Wie eigentlich bei jedem Sisyphos-Gig hat sich Elias Doré extrem drauf gefreut: „Es gab schlicht keinen einziges Mal dort, bei dem es nicht absolut fantastisch war – sei es Strand, Lord Inn oder Wintergarten.“ Dass der junge Musiker zum ersten Mal im Dampfer/Scheune spielen sollte, verstärkte die Vorfreude da nur noch: „Und eigentlich fing alles dann denkbar dramatisch und schlecht an: Wegen eines Bombenfunds fiel die Ringbahn aus, und ich musste im strömenden Regen mit Rad zum Sisy.“ Klitschnass dort angekommen, sei der DJ vor Doré nicht gerade freundlich gewesen: „Ich dachte mir nur: oh man … „.

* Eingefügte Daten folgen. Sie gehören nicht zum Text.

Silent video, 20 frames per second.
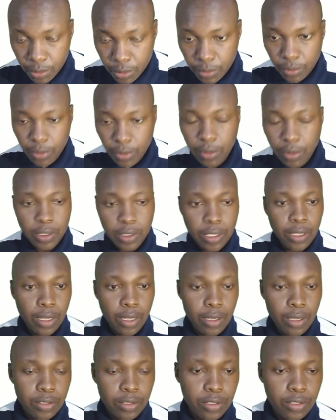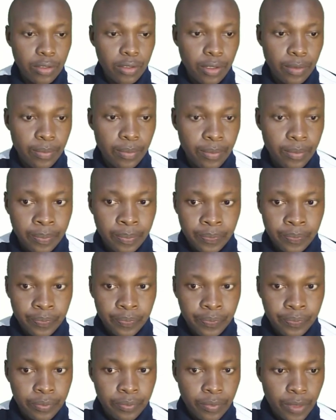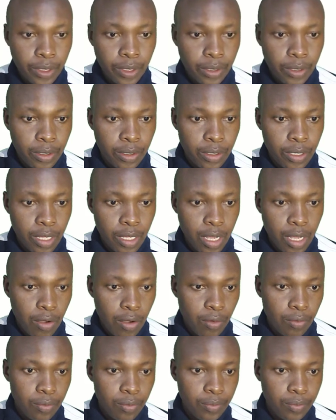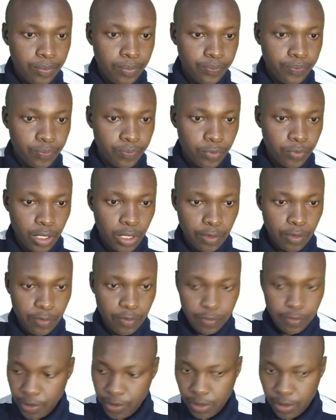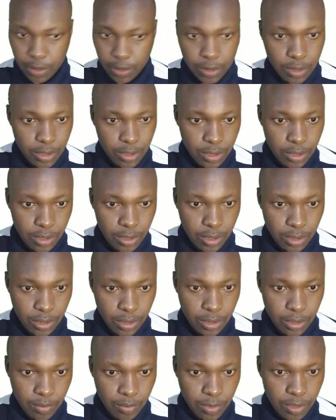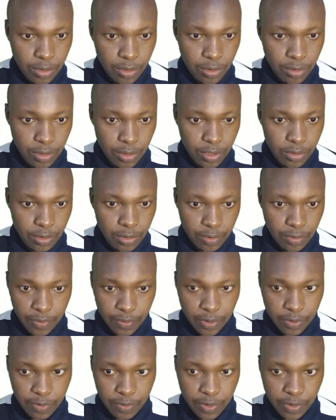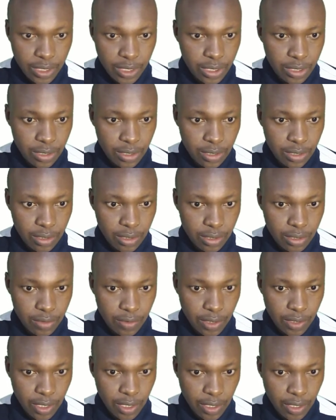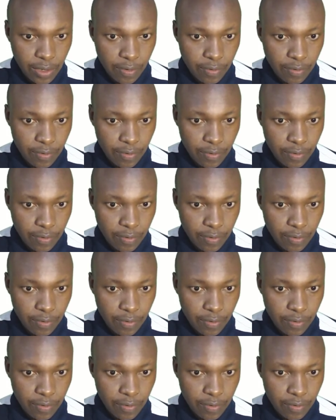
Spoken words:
Okay, it is okay. Now we have these let me draw this one very fast, and we have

Stundenlang an der Geschichte des Sets feilen

Aber kaum war der erste Track drin, war gleich alles vergessen und mit jeder Minute wurde der Raum voller und energetischer. „Spätestens ab der zweiten Hälfte war dann wirklich kein Halten mehr, und ich kam aus dem Lachen gar nicht mehr raus“, so der Produzent und DJ. Die Tracks hatte er sich so ziemlich vorher zurecht gelegt: „Auch wenn spontanes Spielen den meisten Spaß bringt, so reizt es mich doch gerade bei wichtigen Gigs, stundenlang an der Geschichte des Sets zu feilen, bis ich mit allem zufrieden bin.“ Sein absoluter Lieblingstrack im Set ist „Childhood“ von Chicola. „Die Energie und lachenden Gesichter in der Crowd dabei sind einfach zu gut.“ Andere aktuellen Favourites von ihm sind die Nummern „Bhutan“ von Tone Depth, „Tabu“ von Artbat und „Kunu“ von Trikk. „In den nächsten Wochen freue ich mich am meisten darauf, Anfang Dezember mit einer Menge ziemlich großartiger Musiker auf Teneriffa abzuhängen und dort Musik zu machen“, blickt der Künstler voraus.